1: Getting started with Julia

ISCB 2022 Madison

Author

Claudia Solis-Lemus and Douglas Bates

Published

2022-07-30

Why Julia?

From the creators of Julia

“We want a language that is

  • open source
  • with the speed of C
  • obvious, familiar mathematical notation like Matlab
  • as usable for general programming as Python
  • as easy for statistics as R
  • as natural for string processing as Perl
  • as powerful for linear algebra as Matlab
  • as good at gluing programs together as the shell
  • dirt simple to learn, yet keeps the most serious hackers happy”

Reasons to try Julia

The five stages of programming

  1. Use the REPL as a sophisticated calculator
  2. Realize that you are repeating many operations, so you decide to write some functions
  3. To organize all your functions, you begin scripting
  4. You want to share your code with others and thus, you want to write a package
  5. Your package is actually used by others and thus, it should be optimized and have good performance

Julia offers many advantages to data science programmers such as avoid the two-language problem and existing tools that allows programmers to write efficient code without having to write everything from scratch!

Workshop topics

In this workshop, we will focus on three main topics:

  1. Data tools: Arrow.jl, Tables.jl, DataFrames.jl
  2. Model fitting: MixedModels.jl
  3. Package system and important packages for Data Science:
    1. interoperability with R and python (RCall.jl and PyCall.jl),
    2. literate programming (quarto.org and Pluto.jl),
    3. plotting (Makie ecosystem)

In addition, we will have an hands-on exercise in which participants will bring a dataset of their choice along with an existing script in another language like R or python with a specific data analysis. Assisted by the presenters, they will work during the tutorial to convert the code to Julia language.

The Julia REPL

Let’s start by looking at the REPL and try:

  • ; to open shell mode
  • $ to open R mode (after using RCall)
  • ] to open package mode: try status
  • ? to open help mode
  • \beta+TAB for math symbols
  • <backspace> return to Julia mode

Setting up your project folder

How do I write code?

Installing dependencies in a project environment

There are two alternatives:

  1. Using an existing project with dependencies already in Project.toml (this will be the case when you are collaborating with someone that already set up the project dependencies)
  2. Set up the dependencies for your project on your own (this will be the case if your project is new)

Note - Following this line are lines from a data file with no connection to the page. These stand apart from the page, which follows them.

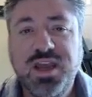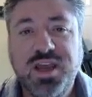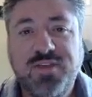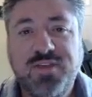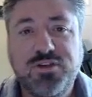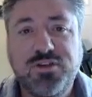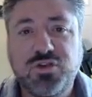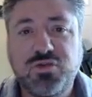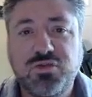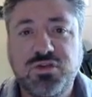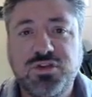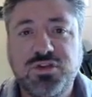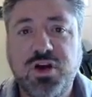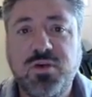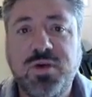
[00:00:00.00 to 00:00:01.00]
If your
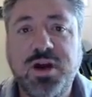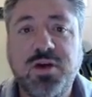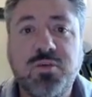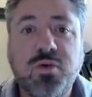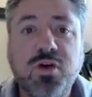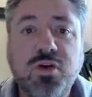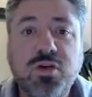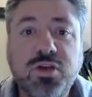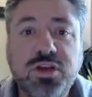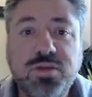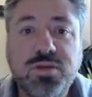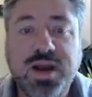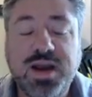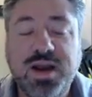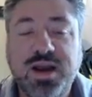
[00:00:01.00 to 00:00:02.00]
school's already rural, you
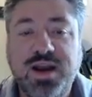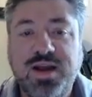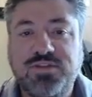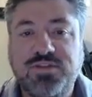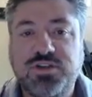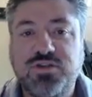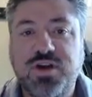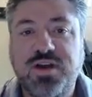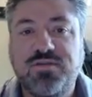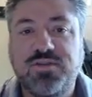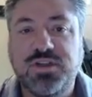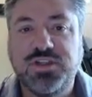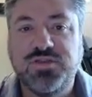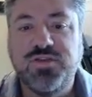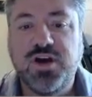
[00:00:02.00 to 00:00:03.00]
might not have to
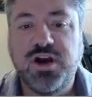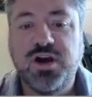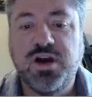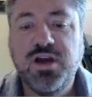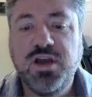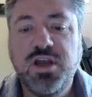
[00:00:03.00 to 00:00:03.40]
travel as far.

For this workshop, participants will use the workshop GitHub repository as the existing project that already has all the dependencies. However, we also show the steps below to create a new project from scratch.

1. Working on an existing project environment

Git clone the repository:

git clone https://github.com/crsl4/julia-workshop.git

Open julia and activate the package with:

julia --project

Alternatively, you can open julia normally, and type ] activate .

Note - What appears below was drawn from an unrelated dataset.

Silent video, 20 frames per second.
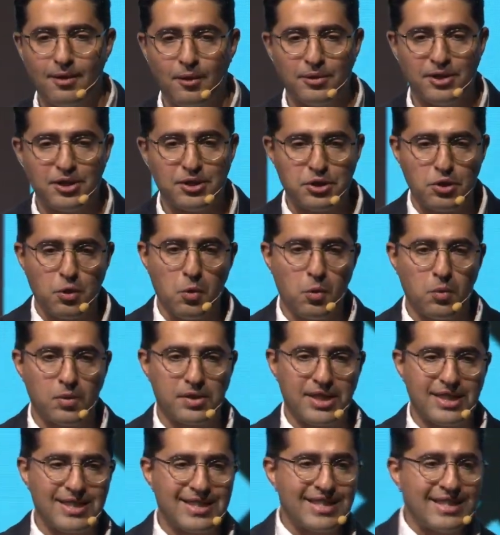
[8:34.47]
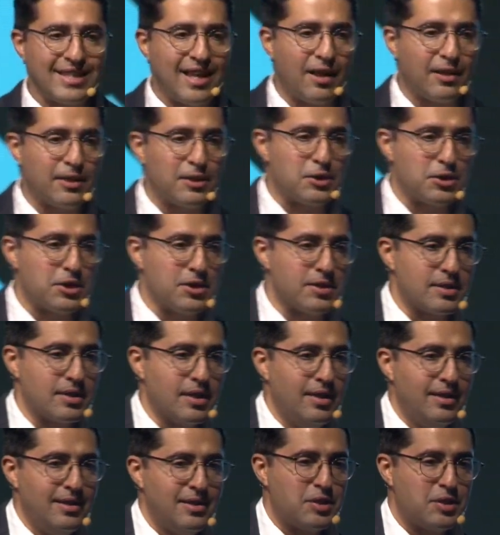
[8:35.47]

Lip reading: all the tools, the technologies,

Then, instantiate the package (install dependencies) in the package mode ]:

(julia-workshop) pkg> instantiate
(julia-workshop) pkg> update

Now, you should be able to follow along the workshop commands. Trouble-shooting might be needed when we reach the interoperability with Python and R as certain libraries or packages might need to be installed too.

2. Creating a new project environment

Create a folder in the terminal:

mkdir myProject
cd myProject

Open Julia inside your folder, and activate your environment with:

(@v1.8) pkg> activate .

Install the packages that we need. For example, the packages needed for today’s workshop are:

julia> ENV["PYTHON"] = ""
(myproject) pkg> add PyCall
(myproject) pkg> add IJulia
(myproject) pkg> build IJulia
(myproject) pkg> add MixedModels
(myproject) pkg> add RCall
(myproject) pkg> add Arrow
(myproject) pkg> add DataFrames
(myproject) pkg> add Tables
(myproject) pkg> add RangeTrees

Note: This will create a whole new conda environment, so it will take up space in memory.

Two files are noteworthy:

  • Project.toml: Defines project
  • Manifest.toml: Contains exact list of project dependencies
shell> head Project.toml
[deps]
Arrow = "69666777-d1a9-59fb-9406-91d4454c9d45"
DataFrames = "a93c6f00-e57d-5684-b7b6-d8193f3e46c0"
IJulia = "7073ff75-c697-5162-941a-fcdaad2a7d2a"
MixedModels = "ff71e718-51f3-5ec2-a782-8ffcbfa3c316"
PyCall = "438e738f-606a-5dbb-bf0a-cddfbfd45ab0"
RCall = "6f49c342-dc21-5d91-9882-a32aef131414"
Tables = "bd369af6-aec1-5ad0-b16a-f7cc5008161c"


shell> head Manifest.toml
# This file is machine-generated - editing it directly is not advised

julia_version = "1.8.0-beta3"
manifest_format = "2.0"
project_hash = "01baf737705b090869a607b779c699f83bbeb154"

[[deps.ArgTools]]
uuid = "0dad84c5-d112-42e6-8d28-ef12dabb789f"
version = "1.1.1"

Look at your Project.toml and Manifest.toml files after installation. They have all the necessary information about your session.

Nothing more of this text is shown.